PROVIDED RECORDS:
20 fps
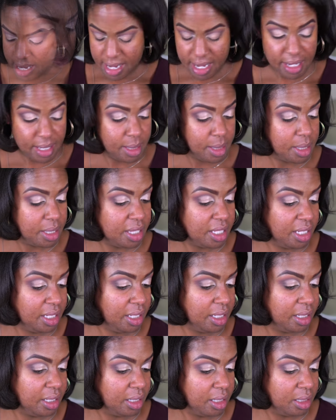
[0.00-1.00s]
And
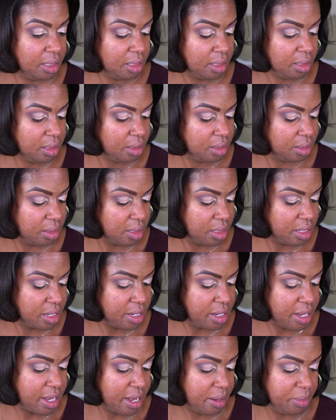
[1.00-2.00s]
then
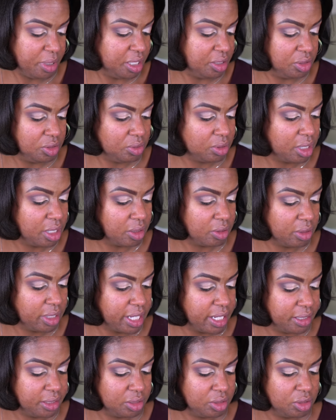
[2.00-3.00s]
I'm gonna do Cuddle
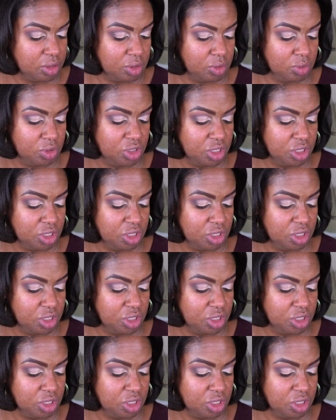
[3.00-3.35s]
Cakes too,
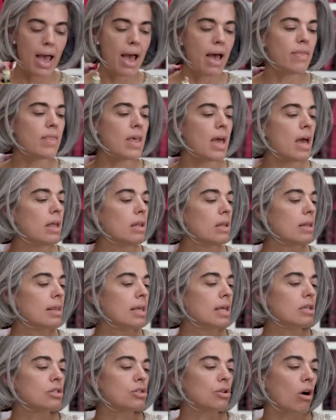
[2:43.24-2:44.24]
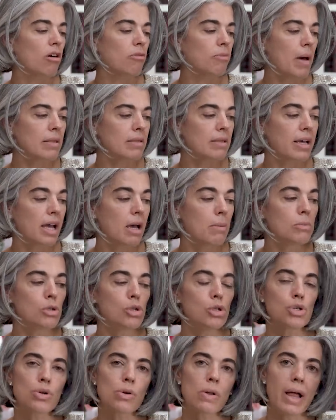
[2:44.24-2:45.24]
and then the Star of Bethlehem,
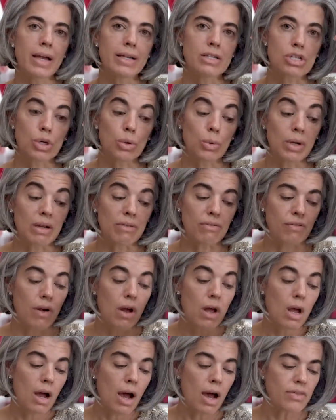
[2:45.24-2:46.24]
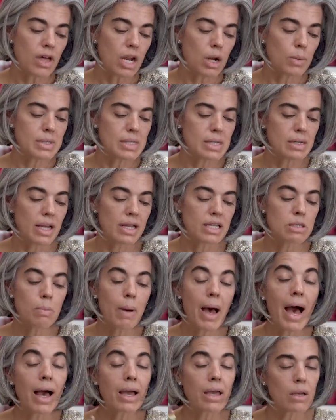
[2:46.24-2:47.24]
neutralize grief. I thought it was a nice
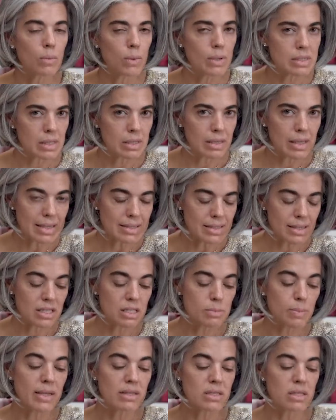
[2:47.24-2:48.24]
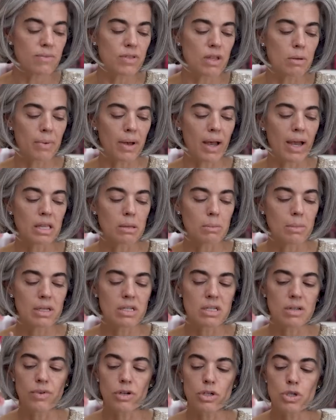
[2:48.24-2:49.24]
pack. It was less expensive than buying them
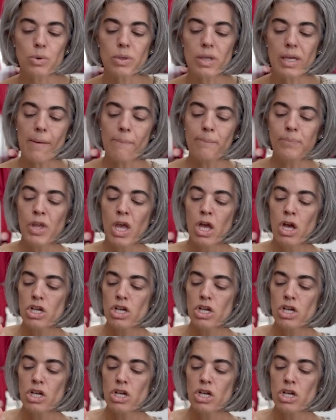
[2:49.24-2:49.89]
individually.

WHAT IS EXPECTED:
Word for word, give again the lines from the line with "[2:43.24-2:44.24]" through the end of the records above, with both ends included and the pictures left out.

RESULT OF THIS TASK:
[2:43.24-2:44.24]
[2:44.24-2:45.24]
and then the Star of Bethlehem,
[2:45.24-2:46.24]
[2:46.24-2:47.24]
neutralize grief. I thought it was a nice
[2:47.24-2:48.24]
[2:48.24-2:49.24]
pack. It was less expensive than buying them
[2:49.24-2:49.89]
individually.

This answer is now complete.